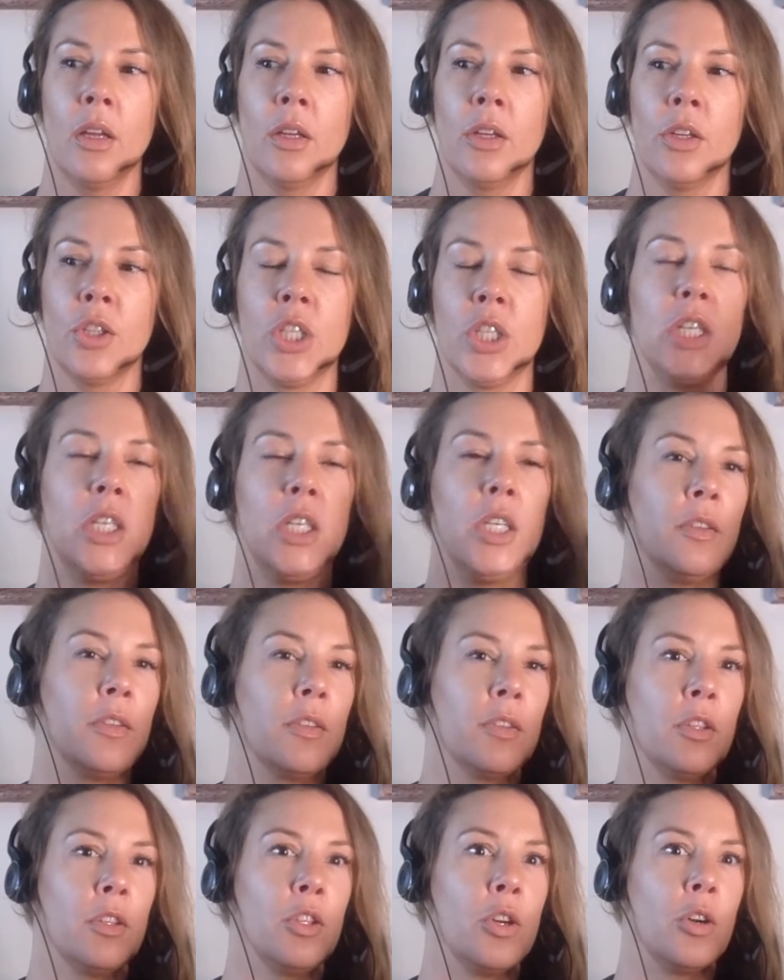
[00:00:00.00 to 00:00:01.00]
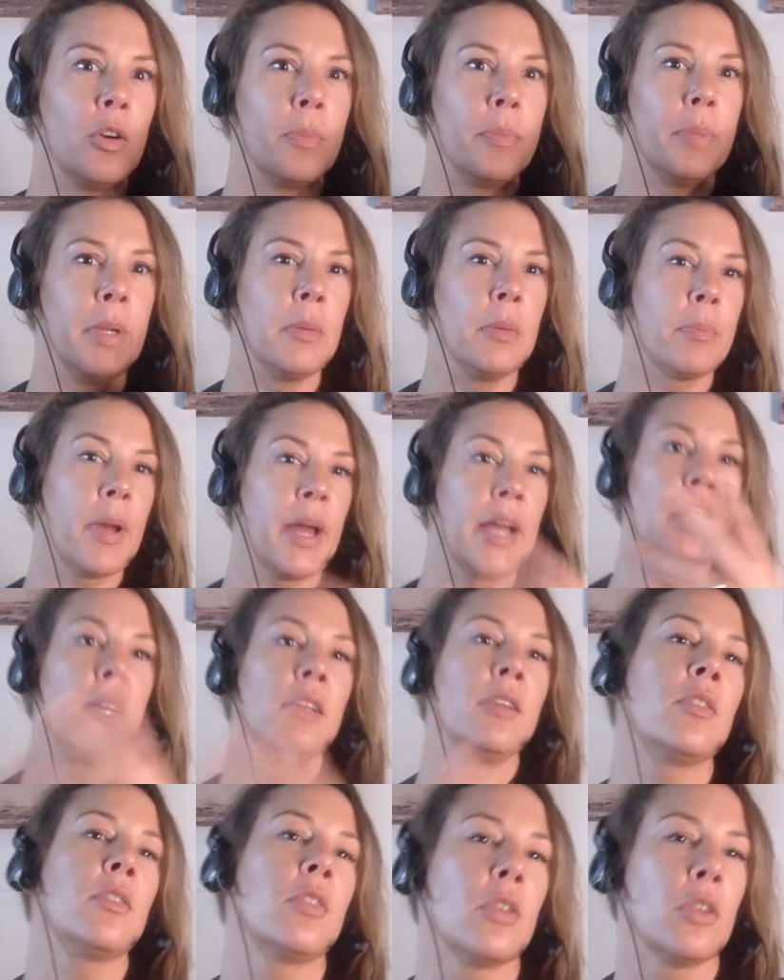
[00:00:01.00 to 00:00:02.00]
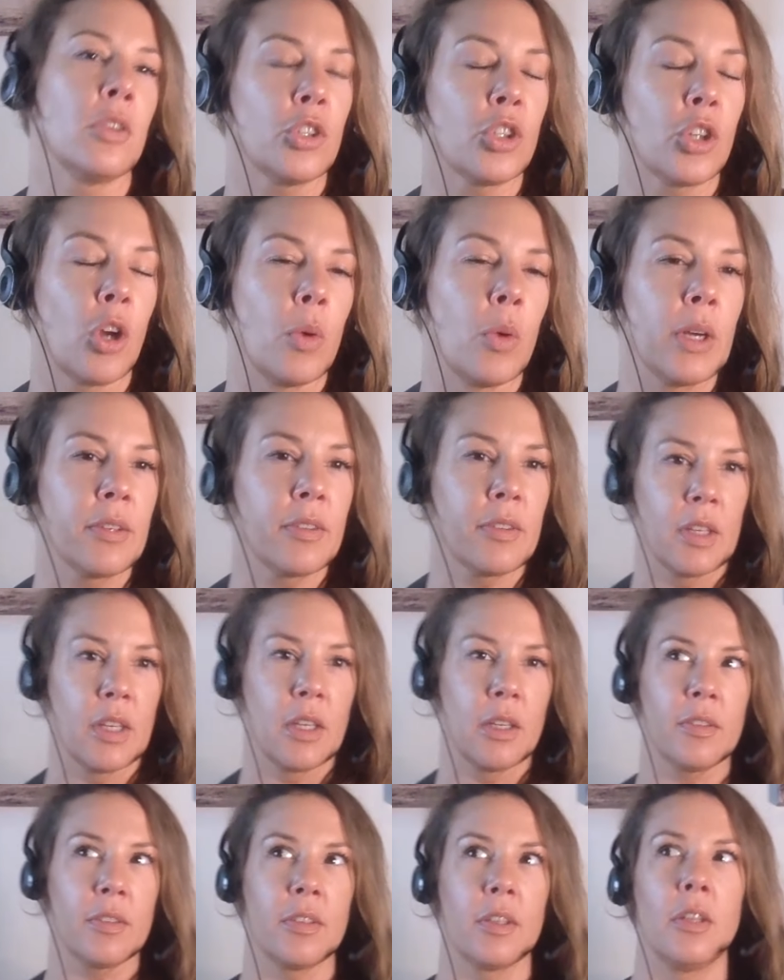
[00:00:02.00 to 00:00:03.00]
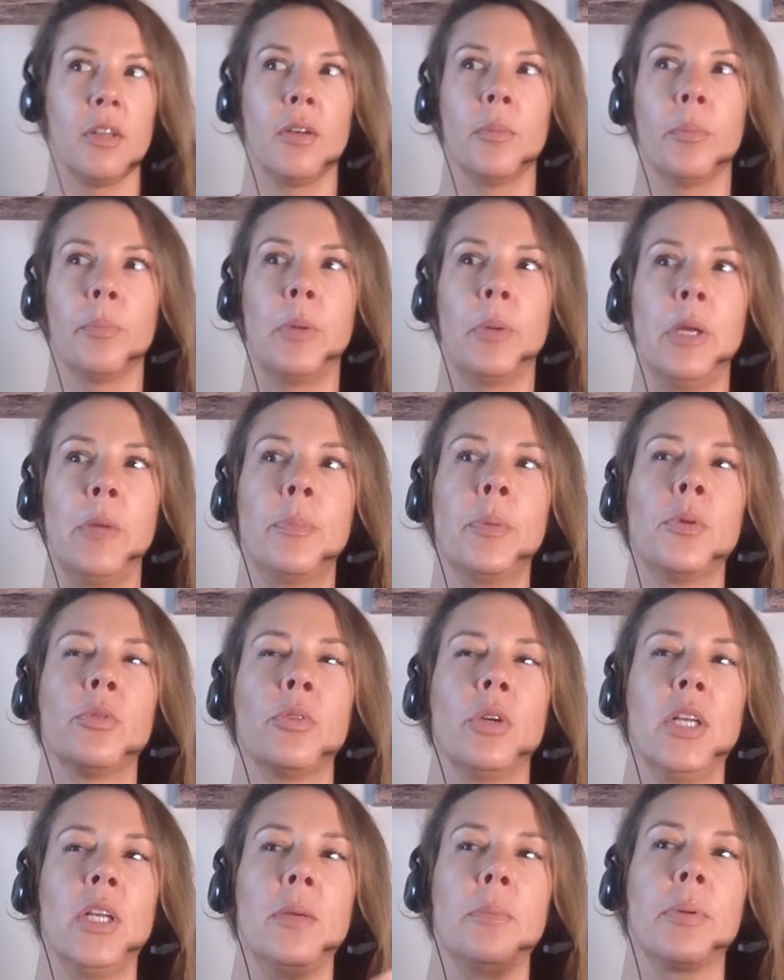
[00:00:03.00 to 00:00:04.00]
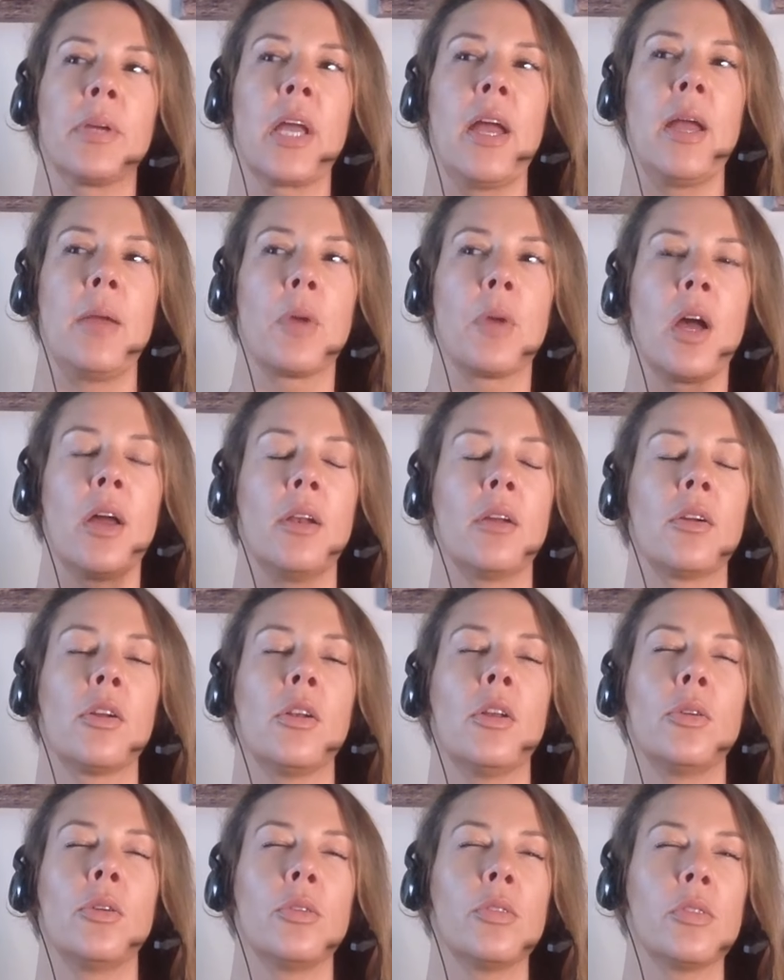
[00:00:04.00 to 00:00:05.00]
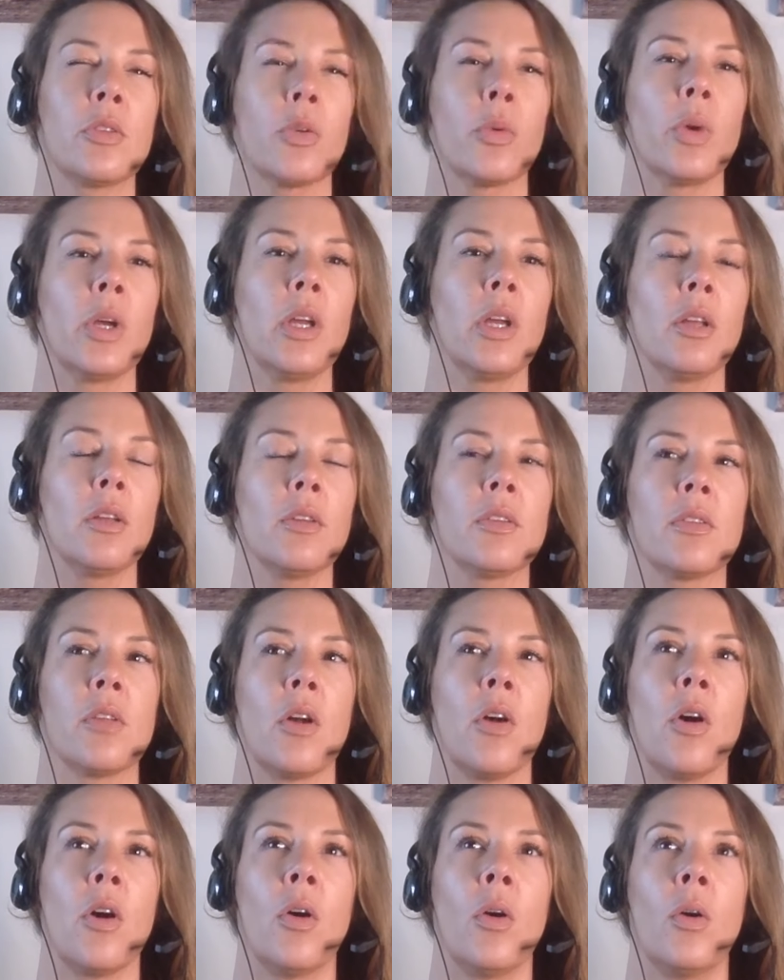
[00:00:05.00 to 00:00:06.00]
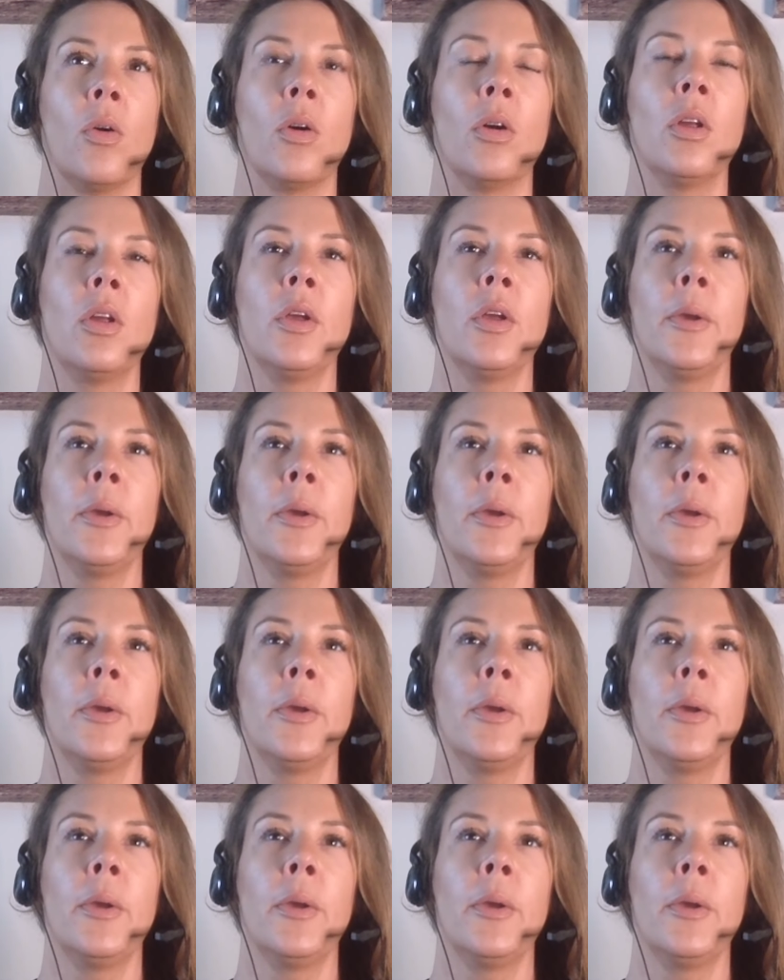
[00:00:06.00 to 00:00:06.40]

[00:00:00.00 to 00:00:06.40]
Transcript: she's, you know, being paid to show us this. And people really became kind of closed to it. So,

+ + + + +

## Your goal
Exactly as they stand, retype all the entries, but omit the pictures.

## Solution for this exercise
[00:00:00.00 to 00:00:01.00]
[00:00:01.00 to 00:00:02.00]
[00:00:02.00 to 00:00:03.00]
[00:00:03.00 to 00:00:04.00]
[00:00:04.00 to 00:00:05.00]
[00:00:05.00 to 00:00:06.00]
[00:00:06.00 to 00:00:06.40]

[00:00:00.00 to 00:00:06.40]
Transcript: she's, you know, being paid to show us this. And people really became kind of closed to it. So,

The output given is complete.